**Task description:**
Only one stretch of the records below is wanted: the lines from the one holding "[75.47-76.47s]" through the one holding "[67.47-85.13s]". Return it exactly, both ends included.

(Stored data)
____________
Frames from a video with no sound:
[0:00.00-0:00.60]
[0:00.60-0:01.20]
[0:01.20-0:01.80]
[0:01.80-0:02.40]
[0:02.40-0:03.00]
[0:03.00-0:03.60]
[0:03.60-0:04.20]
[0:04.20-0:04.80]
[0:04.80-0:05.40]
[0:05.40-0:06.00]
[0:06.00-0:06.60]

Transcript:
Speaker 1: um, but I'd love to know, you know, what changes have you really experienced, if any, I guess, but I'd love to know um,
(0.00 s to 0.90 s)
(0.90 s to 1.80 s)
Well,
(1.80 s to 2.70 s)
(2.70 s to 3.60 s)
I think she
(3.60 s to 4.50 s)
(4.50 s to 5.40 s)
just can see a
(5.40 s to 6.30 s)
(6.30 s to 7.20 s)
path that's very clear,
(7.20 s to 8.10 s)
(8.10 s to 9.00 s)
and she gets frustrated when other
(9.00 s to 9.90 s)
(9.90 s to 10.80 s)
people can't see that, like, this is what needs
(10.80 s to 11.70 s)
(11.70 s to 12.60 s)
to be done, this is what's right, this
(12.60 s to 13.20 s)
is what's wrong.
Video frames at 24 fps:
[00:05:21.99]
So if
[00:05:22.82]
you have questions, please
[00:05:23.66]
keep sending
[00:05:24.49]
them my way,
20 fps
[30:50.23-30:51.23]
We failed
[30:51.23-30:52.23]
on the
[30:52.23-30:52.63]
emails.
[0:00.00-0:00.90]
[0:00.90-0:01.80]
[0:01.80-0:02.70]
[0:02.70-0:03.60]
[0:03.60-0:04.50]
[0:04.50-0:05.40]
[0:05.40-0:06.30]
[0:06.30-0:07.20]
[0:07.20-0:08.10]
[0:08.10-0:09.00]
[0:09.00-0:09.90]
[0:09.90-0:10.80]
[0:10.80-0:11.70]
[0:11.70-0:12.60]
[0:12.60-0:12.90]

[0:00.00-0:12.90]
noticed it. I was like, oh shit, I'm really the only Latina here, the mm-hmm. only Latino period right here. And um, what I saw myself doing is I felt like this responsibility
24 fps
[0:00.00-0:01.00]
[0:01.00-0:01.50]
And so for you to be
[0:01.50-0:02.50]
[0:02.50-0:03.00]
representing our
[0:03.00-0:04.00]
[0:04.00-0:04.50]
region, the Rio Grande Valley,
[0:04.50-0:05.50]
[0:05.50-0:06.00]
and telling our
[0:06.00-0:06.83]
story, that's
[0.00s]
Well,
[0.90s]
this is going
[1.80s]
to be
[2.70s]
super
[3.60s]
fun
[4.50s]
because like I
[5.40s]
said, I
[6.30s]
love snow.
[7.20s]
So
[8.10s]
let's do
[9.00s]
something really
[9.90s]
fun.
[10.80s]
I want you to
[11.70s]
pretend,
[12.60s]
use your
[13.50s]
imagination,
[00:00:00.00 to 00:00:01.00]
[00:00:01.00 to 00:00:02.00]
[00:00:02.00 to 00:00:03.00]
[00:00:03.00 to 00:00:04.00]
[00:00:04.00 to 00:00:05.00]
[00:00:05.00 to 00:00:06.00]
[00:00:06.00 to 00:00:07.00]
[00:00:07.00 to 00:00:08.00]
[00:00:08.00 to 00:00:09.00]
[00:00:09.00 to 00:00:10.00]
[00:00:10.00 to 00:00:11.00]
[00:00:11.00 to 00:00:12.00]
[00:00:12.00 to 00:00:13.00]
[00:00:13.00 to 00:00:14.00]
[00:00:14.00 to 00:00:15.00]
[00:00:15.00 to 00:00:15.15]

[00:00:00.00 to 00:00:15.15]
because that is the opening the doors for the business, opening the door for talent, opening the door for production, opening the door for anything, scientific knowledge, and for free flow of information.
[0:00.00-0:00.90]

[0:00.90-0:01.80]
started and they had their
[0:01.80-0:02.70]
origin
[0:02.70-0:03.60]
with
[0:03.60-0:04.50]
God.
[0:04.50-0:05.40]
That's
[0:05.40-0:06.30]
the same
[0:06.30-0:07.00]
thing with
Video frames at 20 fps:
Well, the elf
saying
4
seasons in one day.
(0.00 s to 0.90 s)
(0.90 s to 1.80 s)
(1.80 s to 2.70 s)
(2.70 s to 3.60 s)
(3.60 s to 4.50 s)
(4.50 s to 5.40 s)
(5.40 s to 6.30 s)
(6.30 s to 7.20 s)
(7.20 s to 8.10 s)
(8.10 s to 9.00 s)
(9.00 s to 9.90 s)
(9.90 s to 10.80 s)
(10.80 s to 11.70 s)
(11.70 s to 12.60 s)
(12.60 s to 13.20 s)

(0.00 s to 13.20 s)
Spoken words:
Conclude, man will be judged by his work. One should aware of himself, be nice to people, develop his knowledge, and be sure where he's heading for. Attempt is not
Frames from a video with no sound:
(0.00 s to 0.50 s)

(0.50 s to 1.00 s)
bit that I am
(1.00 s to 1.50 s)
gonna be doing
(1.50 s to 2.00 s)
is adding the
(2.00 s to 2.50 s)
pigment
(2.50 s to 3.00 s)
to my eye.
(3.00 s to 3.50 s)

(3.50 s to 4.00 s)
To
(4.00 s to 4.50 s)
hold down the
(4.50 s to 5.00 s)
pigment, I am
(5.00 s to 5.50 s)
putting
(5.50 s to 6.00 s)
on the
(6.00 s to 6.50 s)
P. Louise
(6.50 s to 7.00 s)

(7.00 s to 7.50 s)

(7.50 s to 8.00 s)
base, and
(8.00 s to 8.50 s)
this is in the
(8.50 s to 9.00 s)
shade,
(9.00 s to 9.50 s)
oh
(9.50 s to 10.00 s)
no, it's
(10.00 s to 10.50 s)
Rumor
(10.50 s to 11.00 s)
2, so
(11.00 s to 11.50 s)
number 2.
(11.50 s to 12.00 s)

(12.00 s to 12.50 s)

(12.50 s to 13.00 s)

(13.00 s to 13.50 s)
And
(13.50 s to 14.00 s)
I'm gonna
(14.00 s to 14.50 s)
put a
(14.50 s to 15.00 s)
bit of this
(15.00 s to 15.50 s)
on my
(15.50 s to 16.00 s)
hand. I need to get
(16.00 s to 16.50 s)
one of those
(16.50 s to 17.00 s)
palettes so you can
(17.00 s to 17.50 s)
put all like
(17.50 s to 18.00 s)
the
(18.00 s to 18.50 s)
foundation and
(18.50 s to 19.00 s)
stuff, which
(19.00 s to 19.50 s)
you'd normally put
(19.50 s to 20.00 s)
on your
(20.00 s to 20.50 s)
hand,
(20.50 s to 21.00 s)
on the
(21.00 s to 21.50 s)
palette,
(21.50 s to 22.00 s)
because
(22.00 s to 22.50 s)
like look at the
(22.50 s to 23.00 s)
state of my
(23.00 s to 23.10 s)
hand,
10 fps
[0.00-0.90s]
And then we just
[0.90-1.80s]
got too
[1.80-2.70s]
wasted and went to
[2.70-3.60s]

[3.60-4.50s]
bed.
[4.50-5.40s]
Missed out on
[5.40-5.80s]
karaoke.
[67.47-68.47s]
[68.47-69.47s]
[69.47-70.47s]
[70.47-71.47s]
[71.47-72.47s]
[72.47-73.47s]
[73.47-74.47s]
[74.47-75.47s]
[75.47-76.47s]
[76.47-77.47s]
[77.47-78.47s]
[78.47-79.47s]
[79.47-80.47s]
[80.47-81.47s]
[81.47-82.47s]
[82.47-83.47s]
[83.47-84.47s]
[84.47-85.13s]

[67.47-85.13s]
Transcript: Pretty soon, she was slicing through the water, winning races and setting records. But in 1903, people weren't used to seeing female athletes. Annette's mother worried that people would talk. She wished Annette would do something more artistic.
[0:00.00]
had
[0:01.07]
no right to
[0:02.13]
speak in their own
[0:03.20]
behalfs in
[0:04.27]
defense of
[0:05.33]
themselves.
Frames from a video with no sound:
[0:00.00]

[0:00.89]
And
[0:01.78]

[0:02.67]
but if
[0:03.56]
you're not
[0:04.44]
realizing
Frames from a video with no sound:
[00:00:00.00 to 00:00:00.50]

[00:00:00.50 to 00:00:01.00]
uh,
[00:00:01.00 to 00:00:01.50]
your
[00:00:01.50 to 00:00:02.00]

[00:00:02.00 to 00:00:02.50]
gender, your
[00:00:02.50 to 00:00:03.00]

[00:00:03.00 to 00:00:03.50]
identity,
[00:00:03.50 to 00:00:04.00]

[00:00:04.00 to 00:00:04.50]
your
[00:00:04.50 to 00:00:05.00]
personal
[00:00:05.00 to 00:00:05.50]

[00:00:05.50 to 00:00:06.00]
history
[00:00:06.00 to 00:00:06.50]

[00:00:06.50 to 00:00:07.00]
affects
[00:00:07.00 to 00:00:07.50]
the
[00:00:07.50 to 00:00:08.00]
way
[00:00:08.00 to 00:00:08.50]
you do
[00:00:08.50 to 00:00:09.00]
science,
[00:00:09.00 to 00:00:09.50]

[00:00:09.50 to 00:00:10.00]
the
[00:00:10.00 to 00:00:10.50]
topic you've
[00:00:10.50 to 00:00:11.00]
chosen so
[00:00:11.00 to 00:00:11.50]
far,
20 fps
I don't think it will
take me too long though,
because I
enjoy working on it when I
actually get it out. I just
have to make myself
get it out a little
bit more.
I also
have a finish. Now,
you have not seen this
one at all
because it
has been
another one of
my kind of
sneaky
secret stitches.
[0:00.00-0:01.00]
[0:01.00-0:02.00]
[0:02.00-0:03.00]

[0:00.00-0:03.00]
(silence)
____________
**Result of this task:**
[75.47-76.47s]
[76.47-77.47s]
[77.47-78.47s]
[78.47-79.47s]
[79.47-80.47s]
[80.47-81.47s]
[81.47-82.47s]
[82.47-83.47s]
[83.47-84.47s]
[84.47-85.13s]

[67.47-85.13s]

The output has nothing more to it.